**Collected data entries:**
+ + +
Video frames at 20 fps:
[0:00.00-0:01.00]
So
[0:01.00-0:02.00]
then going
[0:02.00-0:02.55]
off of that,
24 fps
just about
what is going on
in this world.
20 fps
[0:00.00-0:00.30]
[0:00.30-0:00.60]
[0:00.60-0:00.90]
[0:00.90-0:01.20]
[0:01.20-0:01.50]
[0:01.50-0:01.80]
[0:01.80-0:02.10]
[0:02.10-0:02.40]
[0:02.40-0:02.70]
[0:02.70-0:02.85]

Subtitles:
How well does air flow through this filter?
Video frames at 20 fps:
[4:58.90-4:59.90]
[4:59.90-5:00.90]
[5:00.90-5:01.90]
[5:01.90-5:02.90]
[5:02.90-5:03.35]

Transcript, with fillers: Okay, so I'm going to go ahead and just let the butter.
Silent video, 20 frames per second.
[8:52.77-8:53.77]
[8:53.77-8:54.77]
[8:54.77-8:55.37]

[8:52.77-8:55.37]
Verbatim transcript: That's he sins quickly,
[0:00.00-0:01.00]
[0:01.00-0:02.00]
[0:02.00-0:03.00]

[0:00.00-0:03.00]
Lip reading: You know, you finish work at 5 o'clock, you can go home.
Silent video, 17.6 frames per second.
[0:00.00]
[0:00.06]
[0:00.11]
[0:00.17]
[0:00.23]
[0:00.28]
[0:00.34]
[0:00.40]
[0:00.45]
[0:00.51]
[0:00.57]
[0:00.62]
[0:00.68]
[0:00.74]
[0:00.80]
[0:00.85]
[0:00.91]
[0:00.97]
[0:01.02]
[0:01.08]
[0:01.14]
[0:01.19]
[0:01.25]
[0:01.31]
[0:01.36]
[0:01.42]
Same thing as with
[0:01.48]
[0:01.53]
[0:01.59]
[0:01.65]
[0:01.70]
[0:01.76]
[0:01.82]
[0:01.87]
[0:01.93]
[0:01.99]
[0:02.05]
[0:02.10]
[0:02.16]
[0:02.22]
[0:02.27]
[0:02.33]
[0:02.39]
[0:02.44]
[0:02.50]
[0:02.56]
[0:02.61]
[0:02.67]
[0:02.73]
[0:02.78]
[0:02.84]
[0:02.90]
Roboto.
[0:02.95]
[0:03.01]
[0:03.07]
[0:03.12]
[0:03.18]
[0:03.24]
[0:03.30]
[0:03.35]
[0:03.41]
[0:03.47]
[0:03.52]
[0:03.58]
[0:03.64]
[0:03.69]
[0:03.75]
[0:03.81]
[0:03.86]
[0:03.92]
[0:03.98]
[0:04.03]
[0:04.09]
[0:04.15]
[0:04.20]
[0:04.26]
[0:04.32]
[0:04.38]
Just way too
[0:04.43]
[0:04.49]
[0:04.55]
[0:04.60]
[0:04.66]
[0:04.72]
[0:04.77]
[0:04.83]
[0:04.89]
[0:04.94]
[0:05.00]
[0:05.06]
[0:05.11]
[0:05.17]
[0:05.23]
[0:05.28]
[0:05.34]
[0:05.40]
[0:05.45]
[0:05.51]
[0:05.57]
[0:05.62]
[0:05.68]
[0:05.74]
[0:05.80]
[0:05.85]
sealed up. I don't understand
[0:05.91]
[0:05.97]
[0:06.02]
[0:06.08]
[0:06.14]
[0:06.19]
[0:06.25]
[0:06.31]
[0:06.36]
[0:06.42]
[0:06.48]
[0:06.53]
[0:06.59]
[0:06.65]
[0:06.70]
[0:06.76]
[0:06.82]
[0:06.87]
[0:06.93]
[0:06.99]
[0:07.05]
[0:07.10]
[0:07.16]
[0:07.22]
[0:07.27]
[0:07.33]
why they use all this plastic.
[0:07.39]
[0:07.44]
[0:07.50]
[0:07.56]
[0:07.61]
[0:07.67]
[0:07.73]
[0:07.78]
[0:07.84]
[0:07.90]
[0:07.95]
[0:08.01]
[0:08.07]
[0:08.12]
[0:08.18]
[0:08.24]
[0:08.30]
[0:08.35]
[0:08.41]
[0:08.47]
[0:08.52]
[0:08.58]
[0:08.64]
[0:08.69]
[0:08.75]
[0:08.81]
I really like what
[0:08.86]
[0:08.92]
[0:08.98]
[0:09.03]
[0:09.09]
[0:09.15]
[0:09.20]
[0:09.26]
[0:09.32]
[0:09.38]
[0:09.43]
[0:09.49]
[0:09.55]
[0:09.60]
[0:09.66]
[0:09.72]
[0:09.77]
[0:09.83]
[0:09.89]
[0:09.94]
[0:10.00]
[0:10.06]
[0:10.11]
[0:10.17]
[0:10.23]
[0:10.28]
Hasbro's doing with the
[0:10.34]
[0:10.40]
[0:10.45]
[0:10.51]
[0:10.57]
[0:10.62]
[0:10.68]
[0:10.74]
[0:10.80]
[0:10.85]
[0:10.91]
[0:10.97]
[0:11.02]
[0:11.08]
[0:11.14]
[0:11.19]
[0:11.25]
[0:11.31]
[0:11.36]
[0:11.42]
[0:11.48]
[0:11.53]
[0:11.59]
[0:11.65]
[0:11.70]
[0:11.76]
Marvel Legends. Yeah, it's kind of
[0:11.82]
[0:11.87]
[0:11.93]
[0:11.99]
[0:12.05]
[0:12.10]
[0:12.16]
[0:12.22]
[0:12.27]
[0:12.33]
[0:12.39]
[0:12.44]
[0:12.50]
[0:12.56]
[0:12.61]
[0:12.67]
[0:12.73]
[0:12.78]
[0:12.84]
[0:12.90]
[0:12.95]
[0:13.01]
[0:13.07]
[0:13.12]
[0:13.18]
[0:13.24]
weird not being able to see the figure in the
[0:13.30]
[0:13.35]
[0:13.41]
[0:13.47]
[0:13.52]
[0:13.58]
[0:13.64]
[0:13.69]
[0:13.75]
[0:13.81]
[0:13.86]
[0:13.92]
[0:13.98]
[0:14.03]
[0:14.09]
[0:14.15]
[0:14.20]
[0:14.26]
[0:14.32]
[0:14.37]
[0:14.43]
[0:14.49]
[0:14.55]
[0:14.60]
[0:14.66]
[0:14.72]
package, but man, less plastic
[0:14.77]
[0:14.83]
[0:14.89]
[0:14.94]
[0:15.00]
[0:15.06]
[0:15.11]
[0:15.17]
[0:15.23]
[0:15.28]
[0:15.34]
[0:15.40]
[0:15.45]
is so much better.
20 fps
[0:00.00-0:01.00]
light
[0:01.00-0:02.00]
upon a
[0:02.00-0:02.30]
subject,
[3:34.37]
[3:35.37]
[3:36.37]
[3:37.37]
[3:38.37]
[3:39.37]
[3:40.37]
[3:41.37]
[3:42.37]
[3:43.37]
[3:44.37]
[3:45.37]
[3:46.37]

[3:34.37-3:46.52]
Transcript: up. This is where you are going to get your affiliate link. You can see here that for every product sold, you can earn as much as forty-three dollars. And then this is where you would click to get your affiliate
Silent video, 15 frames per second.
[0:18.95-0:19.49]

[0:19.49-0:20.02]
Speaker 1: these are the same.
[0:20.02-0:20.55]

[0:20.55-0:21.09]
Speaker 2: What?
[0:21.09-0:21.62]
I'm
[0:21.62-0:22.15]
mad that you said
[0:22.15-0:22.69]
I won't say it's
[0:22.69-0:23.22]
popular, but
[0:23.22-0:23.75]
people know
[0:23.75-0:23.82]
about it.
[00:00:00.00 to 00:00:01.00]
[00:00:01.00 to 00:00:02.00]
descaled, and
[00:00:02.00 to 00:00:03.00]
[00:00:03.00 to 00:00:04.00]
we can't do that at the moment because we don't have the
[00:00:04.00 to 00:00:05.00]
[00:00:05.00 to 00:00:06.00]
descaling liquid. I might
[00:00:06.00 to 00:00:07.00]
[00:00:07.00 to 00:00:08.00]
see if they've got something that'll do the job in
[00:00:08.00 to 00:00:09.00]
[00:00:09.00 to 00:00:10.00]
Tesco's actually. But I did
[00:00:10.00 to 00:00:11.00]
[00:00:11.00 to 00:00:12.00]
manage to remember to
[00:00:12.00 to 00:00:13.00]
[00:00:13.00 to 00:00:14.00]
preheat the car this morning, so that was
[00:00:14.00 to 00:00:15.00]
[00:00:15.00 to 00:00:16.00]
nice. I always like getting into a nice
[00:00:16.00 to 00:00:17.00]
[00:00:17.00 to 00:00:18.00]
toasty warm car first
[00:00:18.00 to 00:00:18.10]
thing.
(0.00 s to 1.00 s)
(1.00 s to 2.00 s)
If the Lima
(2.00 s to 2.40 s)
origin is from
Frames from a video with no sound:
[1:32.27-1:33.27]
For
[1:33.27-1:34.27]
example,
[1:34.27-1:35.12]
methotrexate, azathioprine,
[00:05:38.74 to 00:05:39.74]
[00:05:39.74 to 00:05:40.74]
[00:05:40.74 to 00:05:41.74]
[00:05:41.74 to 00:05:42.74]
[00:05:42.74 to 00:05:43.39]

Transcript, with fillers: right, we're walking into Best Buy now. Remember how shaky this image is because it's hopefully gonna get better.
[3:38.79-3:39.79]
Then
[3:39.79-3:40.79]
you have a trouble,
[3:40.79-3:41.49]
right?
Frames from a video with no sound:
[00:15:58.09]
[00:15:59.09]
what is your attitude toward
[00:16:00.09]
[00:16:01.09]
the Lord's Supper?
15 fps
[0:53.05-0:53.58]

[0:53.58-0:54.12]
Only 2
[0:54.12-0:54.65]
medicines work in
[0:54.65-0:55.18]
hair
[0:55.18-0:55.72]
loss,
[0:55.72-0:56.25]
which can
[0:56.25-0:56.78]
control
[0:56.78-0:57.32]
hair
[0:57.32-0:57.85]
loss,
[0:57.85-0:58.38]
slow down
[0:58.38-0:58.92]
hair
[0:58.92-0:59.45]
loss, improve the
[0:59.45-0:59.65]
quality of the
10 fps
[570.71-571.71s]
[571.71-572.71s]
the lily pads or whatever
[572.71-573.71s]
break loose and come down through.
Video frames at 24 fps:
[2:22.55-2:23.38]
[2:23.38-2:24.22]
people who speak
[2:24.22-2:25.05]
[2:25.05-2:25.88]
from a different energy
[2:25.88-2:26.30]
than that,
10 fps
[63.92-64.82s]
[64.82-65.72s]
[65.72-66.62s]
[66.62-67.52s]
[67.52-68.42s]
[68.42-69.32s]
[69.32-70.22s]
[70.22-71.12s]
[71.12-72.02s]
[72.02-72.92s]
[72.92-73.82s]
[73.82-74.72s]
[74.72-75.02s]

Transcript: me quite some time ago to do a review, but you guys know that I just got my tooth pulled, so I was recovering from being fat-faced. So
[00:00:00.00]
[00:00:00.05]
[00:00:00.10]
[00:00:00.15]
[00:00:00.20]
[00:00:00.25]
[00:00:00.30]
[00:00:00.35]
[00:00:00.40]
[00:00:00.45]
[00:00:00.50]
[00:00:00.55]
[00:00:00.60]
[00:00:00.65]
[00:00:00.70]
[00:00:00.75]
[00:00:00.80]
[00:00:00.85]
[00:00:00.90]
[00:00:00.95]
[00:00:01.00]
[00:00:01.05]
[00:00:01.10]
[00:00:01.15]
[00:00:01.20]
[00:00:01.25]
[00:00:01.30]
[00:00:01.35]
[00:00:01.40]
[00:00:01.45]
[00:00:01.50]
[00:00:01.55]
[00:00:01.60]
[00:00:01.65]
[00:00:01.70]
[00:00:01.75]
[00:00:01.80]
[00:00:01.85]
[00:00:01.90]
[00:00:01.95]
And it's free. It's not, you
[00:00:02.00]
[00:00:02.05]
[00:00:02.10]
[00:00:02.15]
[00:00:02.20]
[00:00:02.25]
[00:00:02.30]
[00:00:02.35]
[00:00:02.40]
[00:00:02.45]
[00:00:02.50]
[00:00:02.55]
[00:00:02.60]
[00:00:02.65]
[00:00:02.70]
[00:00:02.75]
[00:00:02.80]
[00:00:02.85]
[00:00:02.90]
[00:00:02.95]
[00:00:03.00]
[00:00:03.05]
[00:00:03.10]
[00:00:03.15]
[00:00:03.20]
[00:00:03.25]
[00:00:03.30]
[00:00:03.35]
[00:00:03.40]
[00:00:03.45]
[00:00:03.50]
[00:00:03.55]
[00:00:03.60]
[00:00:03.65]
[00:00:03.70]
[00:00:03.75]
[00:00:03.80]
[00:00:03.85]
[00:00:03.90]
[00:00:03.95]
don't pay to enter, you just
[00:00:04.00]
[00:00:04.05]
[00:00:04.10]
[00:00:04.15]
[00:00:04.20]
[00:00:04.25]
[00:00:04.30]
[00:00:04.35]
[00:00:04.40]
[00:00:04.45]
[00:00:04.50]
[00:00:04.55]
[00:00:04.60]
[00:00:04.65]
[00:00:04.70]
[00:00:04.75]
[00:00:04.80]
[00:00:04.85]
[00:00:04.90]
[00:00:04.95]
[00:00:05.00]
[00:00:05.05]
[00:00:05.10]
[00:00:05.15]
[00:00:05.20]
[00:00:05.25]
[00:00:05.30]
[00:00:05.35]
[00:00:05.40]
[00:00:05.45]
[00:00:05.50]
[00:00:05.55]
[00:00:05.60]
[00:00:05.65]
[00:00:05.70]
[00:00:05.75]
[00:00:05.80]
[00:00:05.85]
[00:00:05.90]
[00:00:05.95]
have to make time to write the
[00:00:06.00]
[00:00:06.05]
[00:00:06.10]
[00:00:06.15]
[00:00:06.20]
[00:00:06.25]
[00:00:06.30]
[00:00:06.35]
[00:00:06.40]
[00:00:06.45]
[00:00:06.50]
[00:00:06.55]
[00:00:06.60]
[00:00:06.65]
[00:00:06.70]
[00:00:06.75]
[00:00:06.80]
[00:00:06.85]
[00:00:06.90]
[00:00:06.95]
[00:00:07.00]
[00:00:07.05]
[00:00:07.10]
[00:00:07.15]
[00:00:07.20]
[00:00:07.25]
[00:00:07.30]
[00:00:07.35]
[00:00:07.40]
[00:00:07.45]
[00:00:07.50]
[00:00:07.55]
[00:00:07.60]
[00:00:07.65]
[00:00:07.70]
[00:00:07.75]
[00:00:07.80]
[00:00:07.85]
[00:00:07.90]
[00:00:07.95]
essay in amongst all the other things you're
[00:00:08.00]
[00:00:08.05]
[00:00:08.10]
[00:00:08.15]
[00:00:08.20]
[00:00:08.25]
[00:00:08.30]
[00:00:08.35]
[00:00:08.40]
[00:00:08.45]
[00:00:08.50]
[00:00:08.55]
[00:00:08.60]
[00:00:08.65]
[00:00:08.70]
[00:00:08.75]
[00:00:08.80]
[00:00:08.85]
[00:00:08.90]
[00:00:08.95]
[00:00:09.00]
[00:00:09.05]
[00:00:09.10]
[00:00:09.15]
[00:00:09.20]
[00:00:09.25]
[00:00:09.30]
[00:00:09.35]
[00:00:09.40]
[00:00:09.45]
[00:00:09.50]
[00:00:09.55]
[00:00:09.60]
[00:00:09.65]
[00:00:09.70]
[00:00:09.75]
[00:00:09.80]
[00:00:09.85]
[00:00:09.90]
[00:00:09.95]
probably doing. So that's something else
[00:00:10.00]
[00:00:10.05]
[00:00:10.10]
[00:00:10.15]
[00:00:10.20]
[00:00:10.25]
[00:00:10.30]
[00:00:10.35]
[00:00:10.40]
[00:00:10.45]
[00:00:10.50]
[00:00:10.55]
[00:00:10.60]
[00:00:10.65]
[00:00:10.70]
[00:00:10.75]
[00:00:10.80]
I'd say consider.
+ + +
**GOAL OF THE EXERCISE:** Each line of the data that holds the word "second" should be copied.

**ANSWER FOR THIS EXERCISE:**
Silent video, 20 frames per second.
Silent video, 17.6 frames per second.
Silent video, 15 frames per second.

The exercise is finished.